A fragmentação seria resultado de movimentos militares dos Estados Unidos. Tais ações incluíram ataques pelo mar e pelo ar contra embarcações venezuelanas. As declarações foram feitas a um veículo de comunicação.
Ações Americanas na Situação da Venezuela
A líder da oposição afirmou compartilhar a visão do presidente americano, segundo a qual o presidente venezuelano é um narcoterrorista. O presidente americano declarou: “está lidando com criminosos”. Para mais informações sobre a política externa dos EUA em relação a nações da América Latina, consulte o Departamento de Estado dos EUA.

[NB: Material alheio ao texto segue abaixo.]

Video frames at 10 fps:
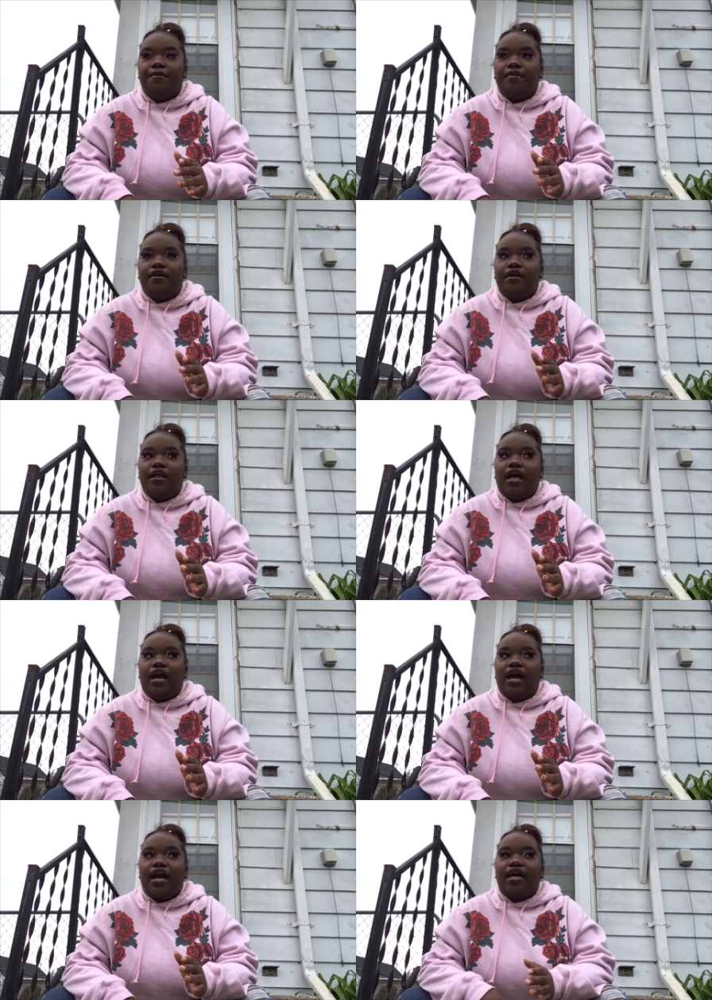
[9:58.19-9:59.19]

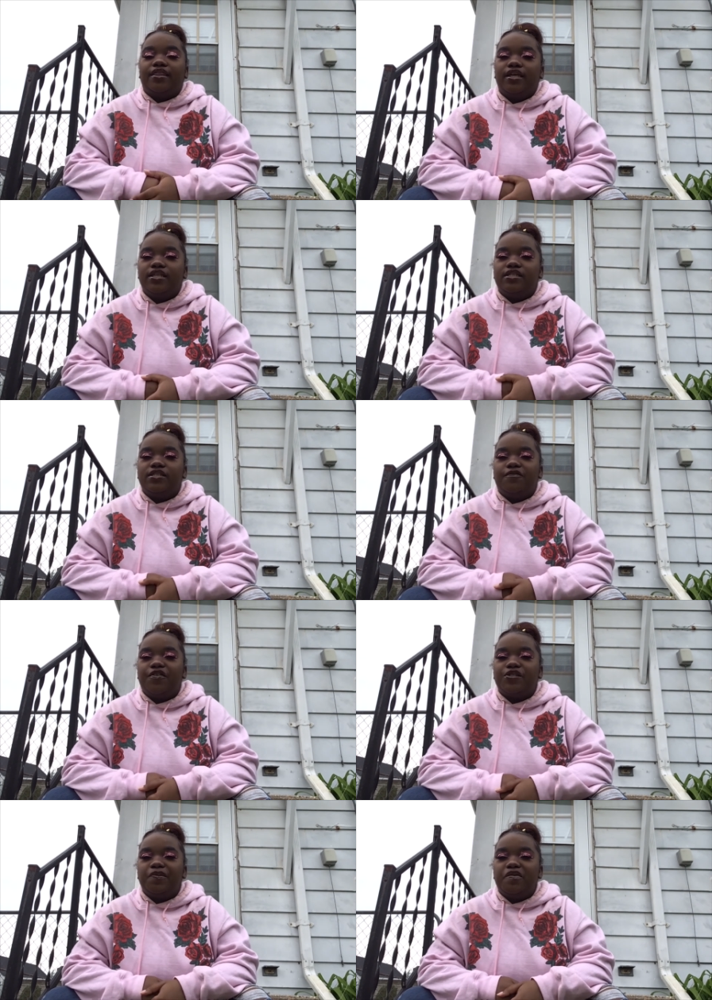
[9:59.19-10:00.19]
I
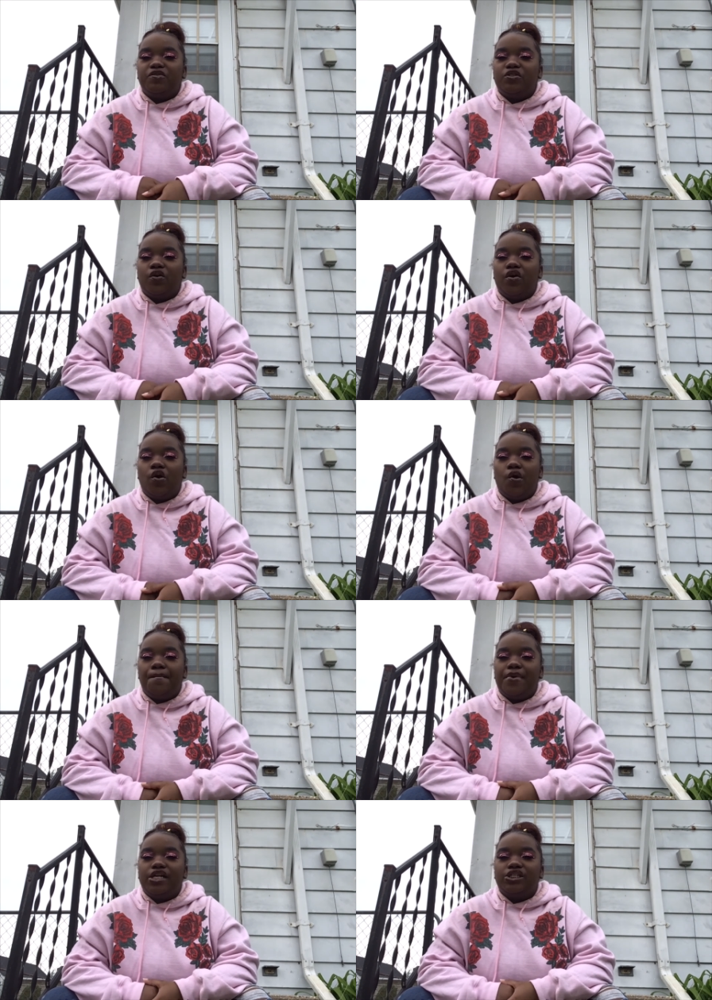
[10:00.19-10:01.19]
think this is the first makeup
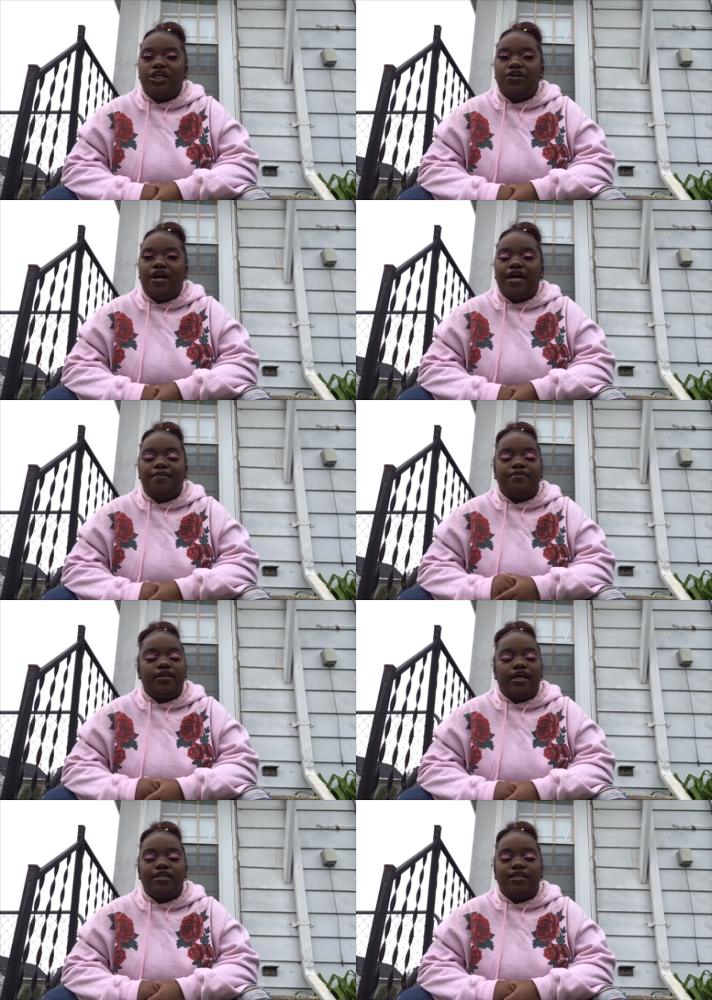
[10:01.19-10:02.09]
tutorial on my channel.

Há a expectativa de que as ações do presidente americano contribuam para uma mudança no regime venezuelano. A líder da oposição acredita que o presidente americano esclarecerá as opções para o presidente venezuelano em um futuro diálogo. O presidente americano informou que a comunicação entre ele e o presidente venezuelano está prevista para os próximos dias.
Projeções para o Futuro da Nação e a Situação Política
A oposicionista alinhou seu posicionamento aos Estados Unidos, defendendo as manobras militares americanas. Ela resumiu a conjuntura afirmando que “o presidente venezuelano começou uma guerra, que o presidente americano está terminando”.
A líder oposicionista projeta que, com uma eventual transição de regime, os venezuelanos imigrantes nos Estados Unidos e em outras nações deverão retornar ao seu país de origem, demonstrando a relevância da pauta para o presidente americano. Ela concluiu manifestando o desejo de que a Venezuela se torne a principal aliada dos Estados Unidos no futuro, impactando diretamente na situação na Venezuela.
Por Correio de Santa Maria, com informações da Agência Reuters.